■ Saved entries:
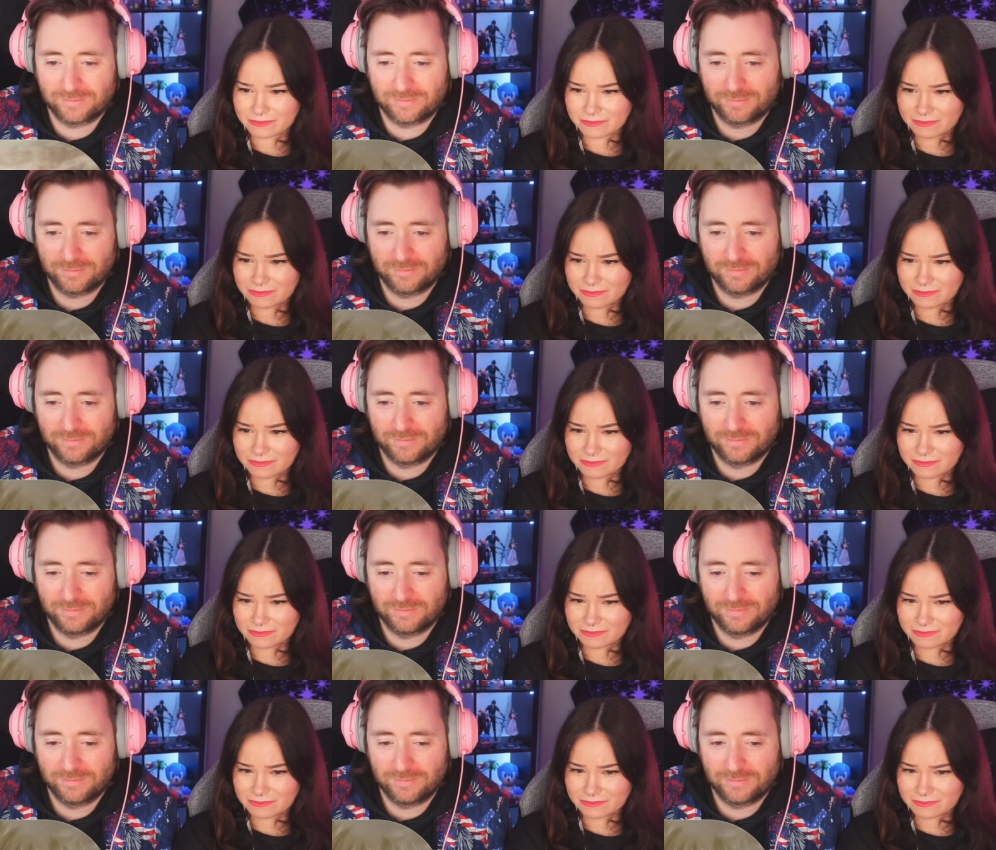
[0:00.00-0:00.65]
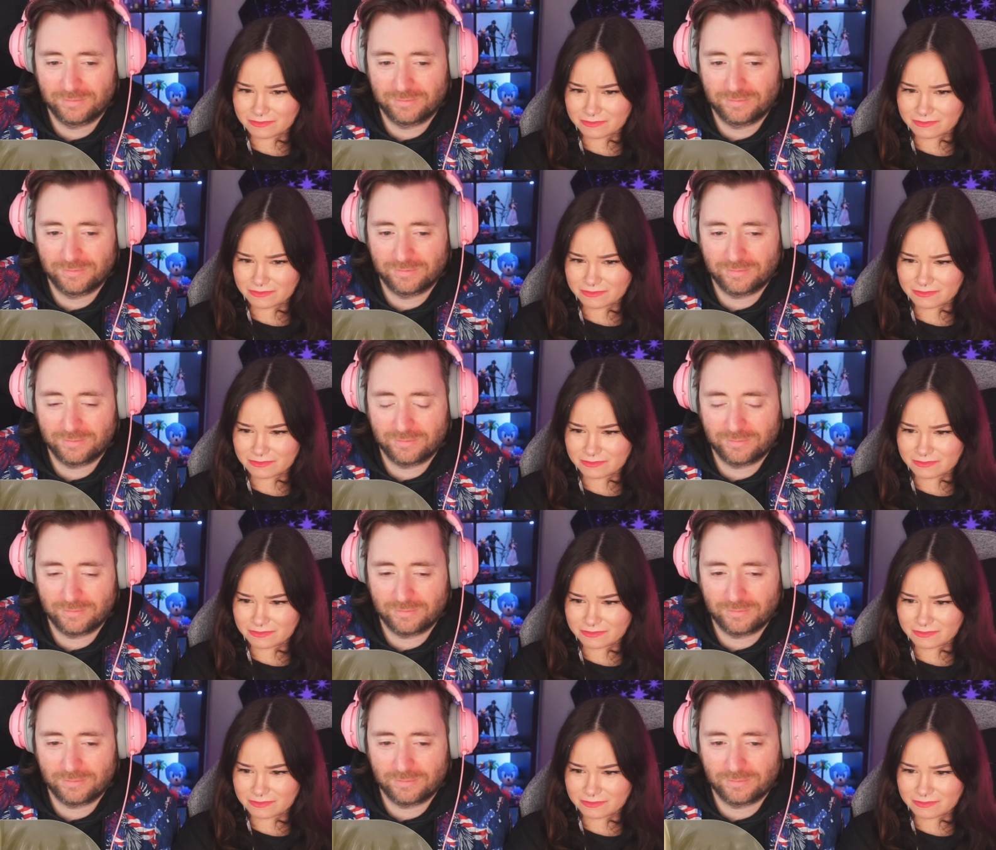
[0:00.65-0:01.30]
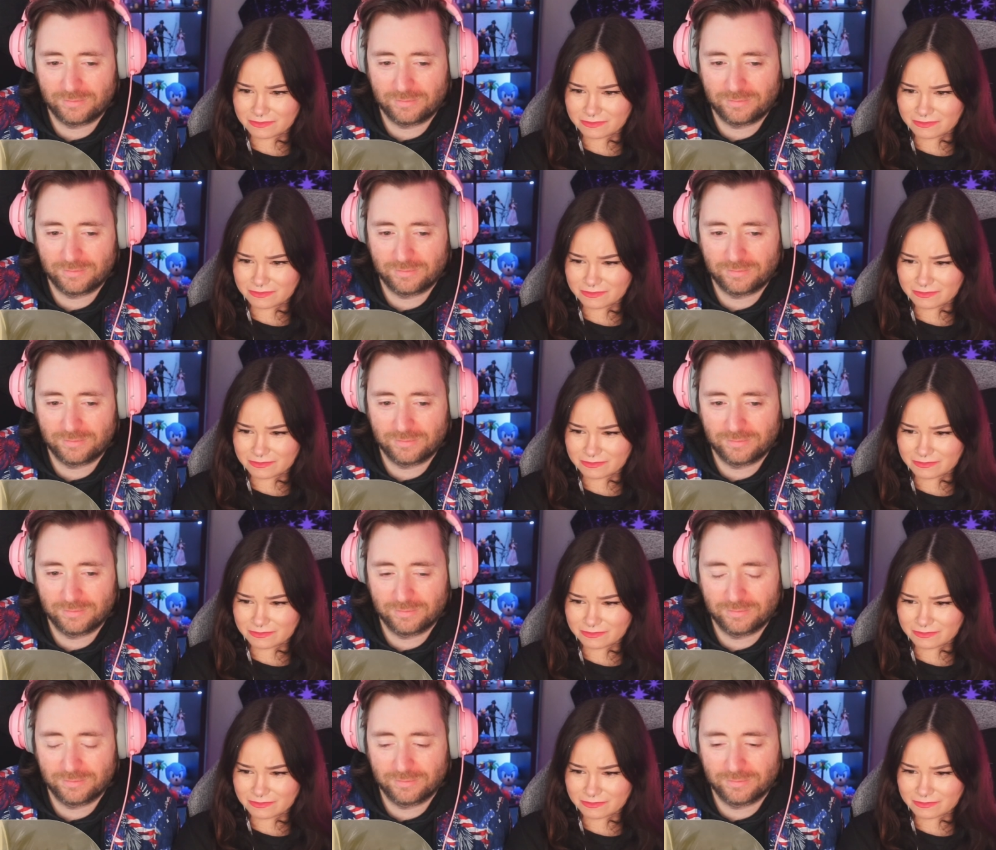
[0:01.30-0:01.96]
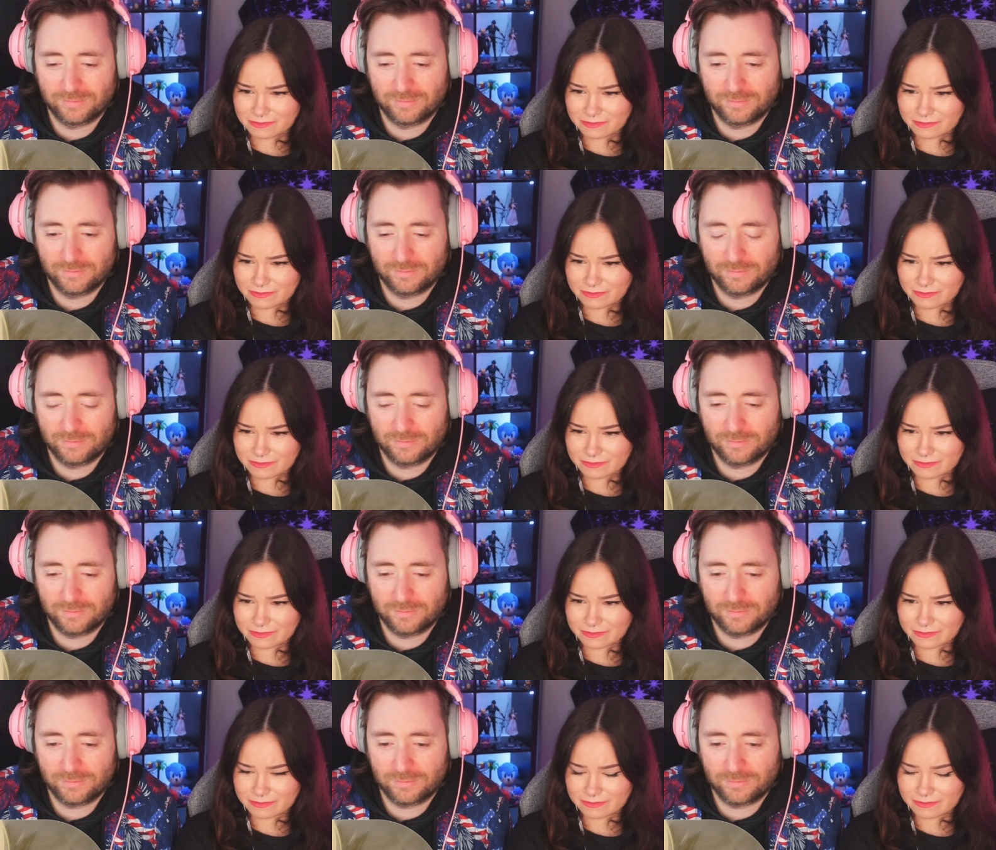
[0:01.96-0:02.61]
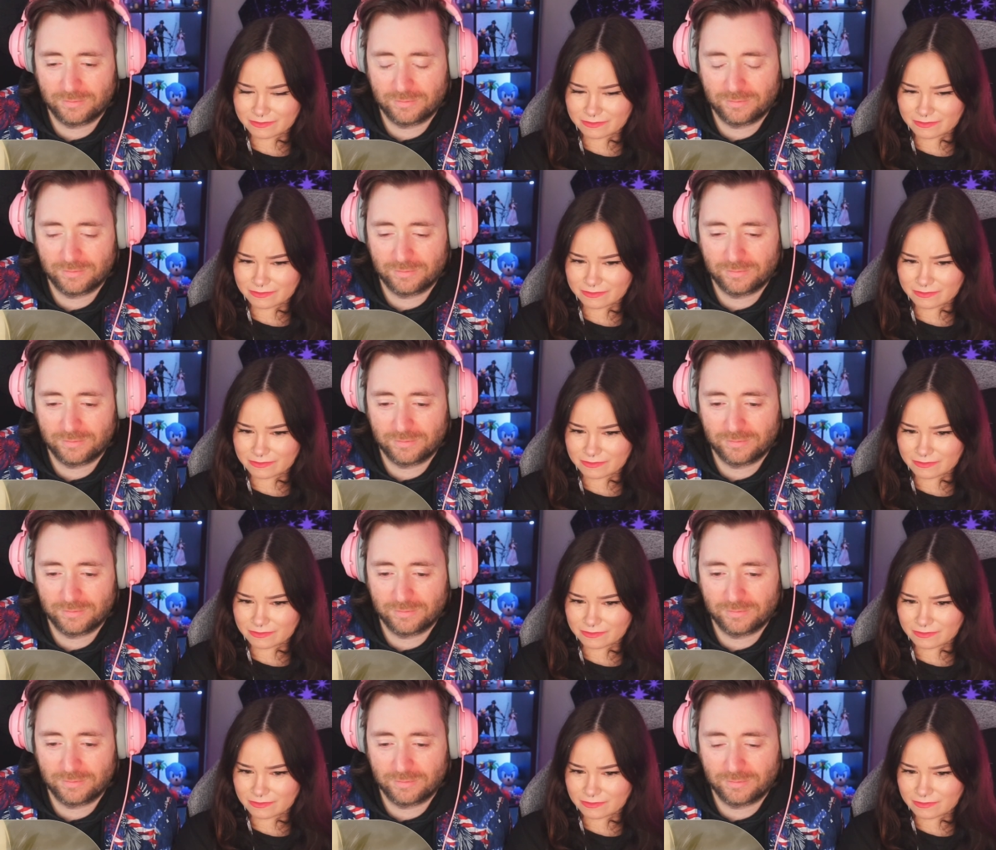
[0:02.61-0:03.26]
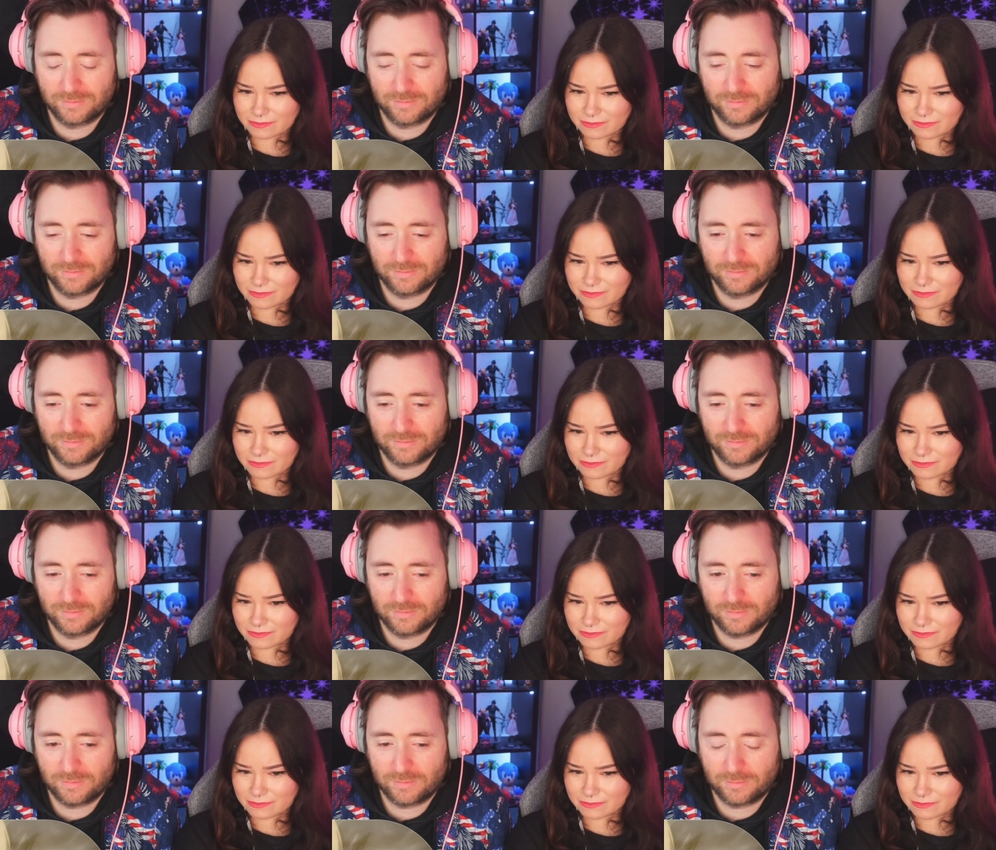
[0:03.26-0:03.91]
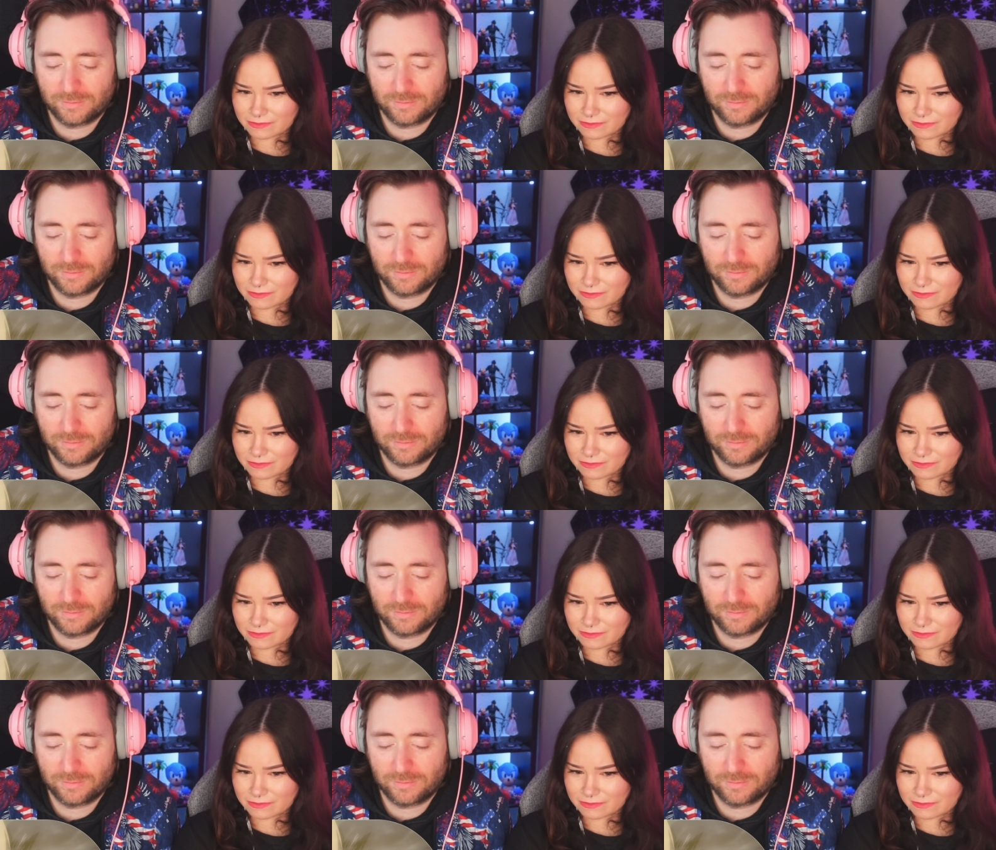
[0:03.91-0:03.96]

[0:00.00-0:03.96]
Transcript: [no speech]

■ Work task: Every line of the records above should be copied exactly, while the pictures are left behind.

■ Response area:
[0:00.00-0:00.65]
[0:00.65-0:01.30]
[0:01.30-0:01.96]
[0:01.96-0:02.61]
[0:02.61-0:03.26]
[0:03.26-0:03.91]
[0:03.91-0:03.96]

[0:00.00-0:03.96]
Transcript: [no speech]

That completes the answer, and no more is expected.